**TASK STATEMENT:**
Locate the line that contains "[31.96-32.96s]" in the entries below. Retype it and all following lines through the final one, character for character.

**Dataset entries:**
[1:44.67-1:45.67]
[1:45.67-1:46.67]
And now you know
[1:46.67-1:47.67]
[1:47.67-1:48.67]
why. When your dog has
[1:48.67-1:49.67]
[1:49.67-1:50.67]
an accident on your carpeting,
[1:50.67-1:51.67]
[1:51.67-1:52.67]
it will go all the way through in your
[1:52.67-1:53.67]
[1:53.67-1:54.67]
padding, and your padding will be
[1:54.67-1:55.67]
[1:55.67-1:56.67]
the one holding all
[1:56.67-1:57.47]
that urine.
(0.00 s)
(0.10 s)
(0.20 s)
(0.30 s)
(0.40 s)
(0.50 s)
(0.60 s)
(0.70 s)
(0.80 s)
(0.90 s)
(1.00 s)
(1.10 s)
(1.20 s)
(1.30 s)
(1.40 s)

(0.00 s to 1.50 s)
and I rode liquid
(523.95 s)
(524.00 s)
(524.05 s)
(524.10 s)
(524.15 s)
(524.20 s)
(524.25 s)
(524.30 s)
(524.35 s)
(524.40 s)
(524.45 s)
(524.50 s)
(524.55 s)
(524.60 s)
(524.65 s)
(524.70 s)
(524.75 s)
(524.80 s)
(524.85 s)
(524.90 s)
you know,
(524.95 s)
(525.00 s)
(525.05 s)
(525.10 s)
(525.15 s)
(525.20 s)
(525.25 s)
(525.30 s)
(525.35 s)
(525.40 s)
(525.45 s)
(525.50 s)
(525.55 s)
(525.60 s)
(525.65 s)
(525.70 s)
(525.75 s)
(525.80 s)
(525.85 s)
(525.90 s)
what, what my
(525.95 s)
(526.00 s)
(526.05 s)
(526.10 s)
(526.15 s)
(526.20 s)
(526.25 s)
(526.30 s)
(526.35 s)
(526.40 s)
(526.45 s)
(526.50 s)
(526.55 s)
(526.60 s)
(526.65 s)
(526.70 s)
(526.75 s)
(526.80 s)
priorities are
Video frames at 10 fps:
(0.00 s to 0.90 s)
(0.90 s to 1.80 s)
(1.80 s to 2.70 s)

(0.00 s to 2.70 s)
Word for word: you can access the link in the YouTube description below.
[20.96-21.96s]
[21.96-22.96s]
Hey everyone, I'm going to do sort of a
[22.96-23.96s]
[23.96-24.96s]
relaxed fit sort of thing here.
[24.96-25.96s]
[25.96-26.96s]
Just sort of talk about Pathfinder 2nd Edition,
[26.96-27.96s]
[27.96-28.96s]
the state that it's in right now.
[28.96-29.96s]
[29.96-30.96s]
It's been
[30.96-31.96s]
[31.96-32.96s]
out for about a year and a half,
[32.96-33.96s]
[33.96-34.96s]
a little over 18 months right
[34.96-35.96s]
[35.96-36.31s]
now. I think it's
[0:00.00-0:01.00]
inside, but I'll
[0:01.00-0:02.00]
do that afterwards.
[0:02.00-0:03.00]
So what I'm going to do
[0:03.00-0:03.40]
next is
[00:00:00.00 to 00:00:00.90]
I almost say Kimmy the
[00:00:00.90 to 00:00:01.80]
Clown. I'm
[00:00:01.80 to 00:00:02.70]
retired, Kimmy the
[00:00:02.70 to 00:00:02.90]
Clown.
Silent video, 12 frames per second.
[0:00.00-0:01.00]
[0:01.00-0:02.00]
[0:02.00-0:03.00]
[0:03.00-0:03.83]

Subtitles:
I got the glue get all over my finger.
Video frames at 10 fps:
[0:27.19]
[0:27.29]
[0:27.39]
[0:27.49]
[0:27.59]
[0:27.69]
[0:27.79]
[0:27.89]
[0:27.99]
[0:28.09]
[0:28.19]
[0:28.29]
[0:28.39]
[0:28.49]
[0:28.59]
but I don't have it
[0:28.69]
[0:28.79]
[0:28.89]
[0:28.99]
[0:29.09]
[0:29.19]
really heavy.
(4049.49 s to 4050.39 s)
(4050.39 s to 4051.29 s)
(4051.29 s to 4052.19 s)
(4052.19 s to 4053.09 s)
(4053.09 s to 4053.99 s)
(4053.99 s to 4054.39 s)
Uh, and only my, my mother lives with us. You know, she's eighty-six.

**FINISHED TASK:**
[31.96-32.96s]
out for about a year and a half,
[32.96-33.96s]
[33.96-34.96s]
a little over 18 months right
[34.96-35.96s]
[35.96-36.31s]
now. I think it's
[0:00.00-0:01.00]
inside, but I'll
[0:01.00-0:02.00]
do that afterwards.
[0:02.00-0:03.00]
So what I'm going to do
[0:03.00-0:03.40]
next is
[00:00:00.00 to 00:00:00.90]
I almost say Kimmy the
[00:00:00.90 to 00:00:01.80]
Clown. I'm
[00:00:01.80 to 00:00:02.70]
retired, Kimmy the
[00:00:02.70 to 00:00:02.90]
Clown.
Silent video, 12 frames per second.
[0:00.00-0:01.00]
[0:01.00-0:02.00]
[0:02.00-0:03.00]
[0:03.00-0:03.83]

Subtitles:
I got the glue get all over my finger.
Video frames at 10 fps:
[0:27.19]
[0:27.29]
[0:27.39]
[0:27.49]
[0:27.59]
[0:27.69]
[0:27.79]
[0:27.89]
[0:27.99]
[0:28.09]
[0:28.19]
[0:28.29]
[0:28.39]
[0:28.49]
[0:28.59]
but I don't have it
[0:28.69]
[0:28.79]
[0:28.89]
[0:28.99]
[0:29.09]
[0:29.19]
really heavy.
(4049.49 s to 4050.39 s)
(4050.39 s to 4051.29 s)
(4051.29 s to 4052.19 s)
(4052.19 s to 4053.09 s)
(4053.09 s to 4053.99 s)
(4053.99 s to 4054.39 s)
Uh, and only my, my mother lives with us. You know, she's eighty-six.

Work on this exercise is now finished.